Olio di palma: non fa male secondo l’Istituto Superiore di Sanità
Consumo di olio di palma non è nocivo secondo ISS e Ministero della Salute, qualche dubbio però in merito ai dati sui consumi.
Fonte immagine: Oil Palm fruits with palm oil / Shutterstock
Non desta preoccupazione secondo l’Istituto Superiore di Sanità l’impiego di olio di palma nei prodotti alimentari. Le quantità contenute non risulterebbero nocive per il consumo di adulti e bambini, stando a quanto pubblicato dal Ministero della Salute sul proprio sito ufficiale, pur raccomandando la riduzione dell’assunzione giornaliera di questo ingrediente.
L’olio di palma è considerato ad alto contenuto di grassi saturi, circa il 50% della composizione totale. Secondo le stime sul consumo medio di questo prodotto analizzate dall’ISS risulterebbero di poco al di sopra degli obiettivi ministeriali:
Le stime di assunzione di acidi grassi saturi effettuate dall’Istituto Superiore di Sanità riportano un consumo nella popolazione generale adulta di circa 27 grammi al giorno, con un contributo dell’olio di palma stimato tra i 2,5 e i 4,7 grammi. Nei bambini di età 3-10 anni, le stime indicano un consumo di acidi grassi saturi tra i 24 e 27 grammi al giorno, con un contributo di saturi da olio di palma tra i 4,4 vs. 7,7 grammi.
Complessivamente emerge che il consumo totale di acidi grassi saturi nella popolazione adulta italiana è di poco superiore (11,2%) all’obiettivo suggerito per la prevenzione (inferiore al 10 % delle calorie totali giornaliere). Il consumo complessivo di grassi saturi nei bambini tra i 3 e i 10 anni risulta superiore all’obiettivo fisso del 10%.
Le crescenti allerte in merito alla pericolosità per la salute derivanti dal consumo di olio di palma sembrerebbero smentite quindi dal rapporto presentato dall’Istituto Superiore di Sanità. Sui risultati ottenuti dall’ISS grava però l’aver fatto riferimento a dati piuttosto vecchi, come ammette lo stesso Ministero della Salute, ovvero al consumo relativo al biennio 2005-2006. Come riportato sul sito ministeriale:
È da sottolineare che queste stime sono state ottenute utilizzando come riferimento i dati dei consumo degli alimenti in Italia riferiti agli anni 2005-2006 (gli unici disponibili al momento) e che quindi un aggiornamento di questi possa portare a definire diversi livelli di esposizione agli acidi grassi saturi da parte della popolazione italiana.
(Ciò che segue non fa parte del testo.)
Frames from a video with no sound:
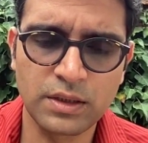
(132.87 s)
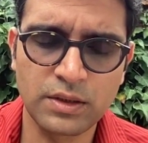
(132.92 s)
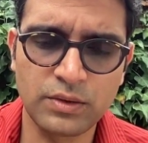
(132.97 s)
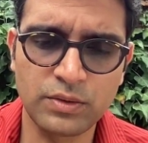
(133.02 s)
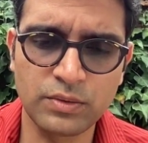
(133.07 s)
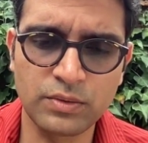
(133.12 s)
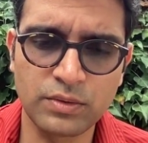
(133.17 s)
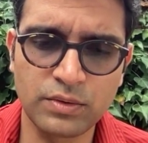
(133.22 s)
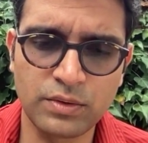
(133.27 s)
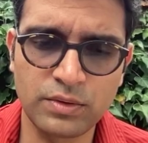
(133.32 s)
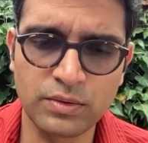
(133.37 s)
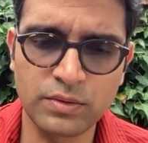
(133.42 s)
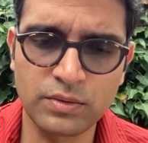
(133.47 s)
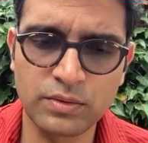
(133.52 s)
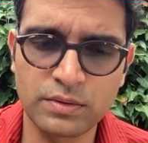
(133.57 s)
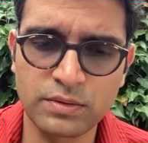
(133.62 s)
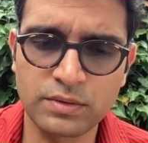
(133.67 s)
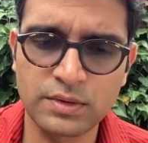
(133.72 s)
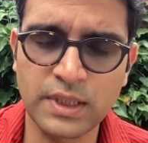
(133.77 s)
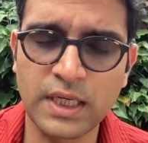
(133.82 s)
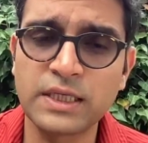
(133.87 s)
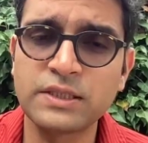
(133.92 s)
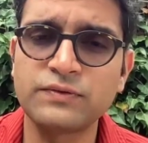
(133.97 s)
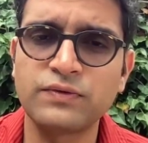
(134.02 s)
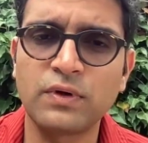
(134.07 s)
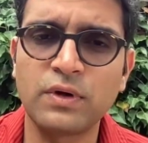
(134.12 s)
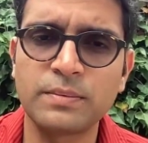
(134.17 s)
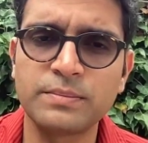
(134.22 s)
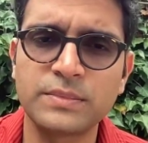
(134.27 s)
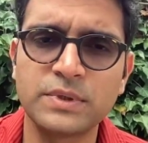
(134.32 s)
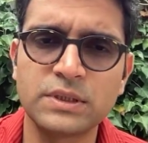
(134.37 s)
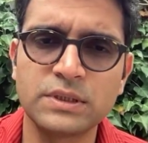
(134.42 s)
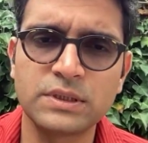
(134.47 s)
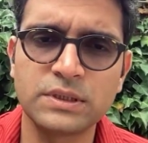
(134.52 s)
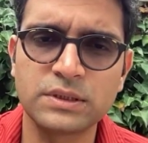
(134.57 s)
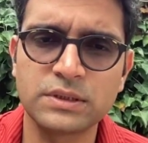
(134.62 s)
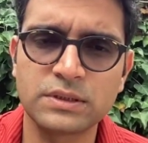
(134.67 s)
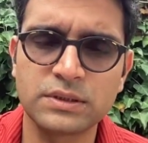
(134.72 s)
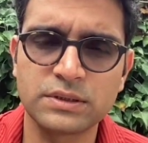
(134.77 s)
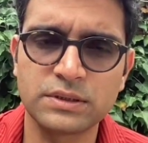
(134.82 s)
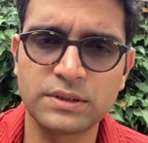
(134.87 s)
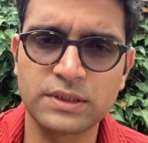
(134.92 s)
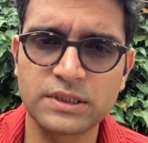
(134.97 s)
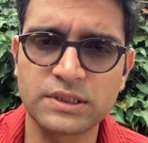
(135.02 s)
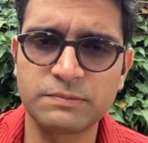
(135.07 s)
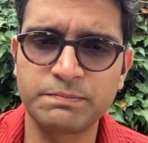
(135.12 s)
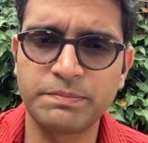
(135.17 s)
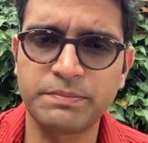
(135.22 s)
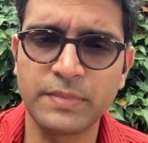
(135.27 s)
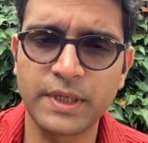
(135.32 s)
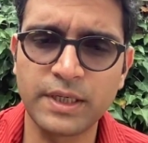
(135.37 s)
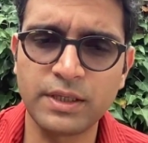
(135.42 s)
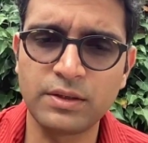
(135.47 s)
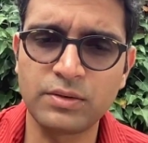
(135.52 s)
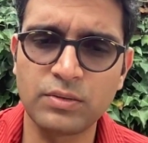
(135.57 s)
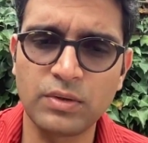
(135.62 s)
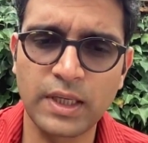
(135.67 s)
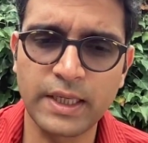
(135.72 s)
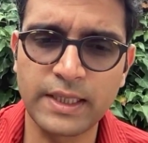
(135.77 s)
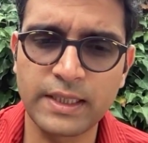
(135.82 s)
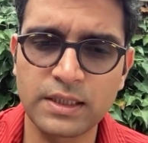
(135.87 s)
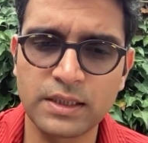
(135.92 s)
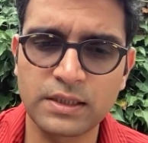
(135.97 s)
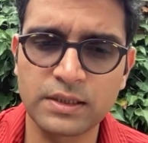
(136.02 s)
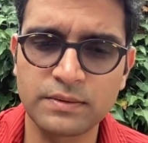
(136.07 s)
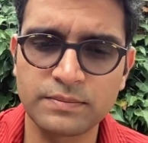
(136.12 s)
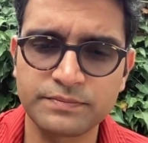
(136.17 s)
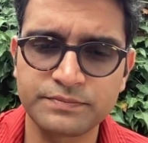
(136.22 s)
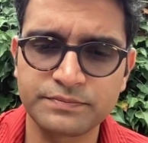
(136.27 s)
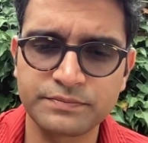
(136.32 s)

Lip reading: to transform this into like a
Negli ultimi dieci anni si è osservato un trend di crescita delle importazioni in Italia di olio di palma a scopo alimentare, trend che sottende lo spostamento dell’industria alimentare dall’uso di margarine e burro, a quello di olio di palma.
Secondo la stessa nota del Ministero della Salute non vi sarebbero evidenze scientifiche che la pericolosità derivata dall’olio di palma possa in qualche modo risultare di per sé superiore a quella di altri oli contenenti grassi. Il rischio deriverebbe semmai, spiega il comunicato ministeriale, dal mancato apporto di grassi polinsaturi:
L’Istituto Superiore di Sanità conclude che non ci sono evidenze dirette nella letteratura scientifica che l’olio di palma, come fonte di acidi grassi saturi, abbia un effetto diverso sul rischio cardiovascolare rispetto agli altri grassi con simile composizione percentuale di grassi saturi e mono/poliinsaturi, quali, ad esempio, il burro. Il minor effetto di altri grassi vegetali, come ad esempio l’olio di girasole, nel modificare l’assetto lipidico plasmatico è dovuto al minor apporto di acidi grassi saturi e al contemporaneo maggior apporto di polinsaturi.
Il suo consumo non è correlato all’aumento di fattori di rischio per malattie cardiovascolari nei soggetti normo-colesterolemici, normopeso, giovani e che assumano contemporaneamente le quantità adeguate di polinsaturi.
Qualche dubbio in merito alle conclusioni tratte dallo studio tuttavia sembra permanere, soprattutto in relazione al fatto che tali risultati appaiono basati su dati iniziali (secondo lo stesso Ministero) non aderenti ai consumi reali. Qualora fossero presi in esame i dati diffusi da AIDEPI (Associazione delle Industrie del Dolce e della Pasta Italiane) e ISTAT (dati 2014), l’esposizione media degli italiani risulterebbe superiore a quella stimata dall’ISS addirittura di 4,5 volte.
Un valore che se confermato significherebbe non soltanto la realtà del pericolo per l’apparato cardiovascolare, ma che tale rischio assumerebbe toni che potrebbero essere definiti allarmanti.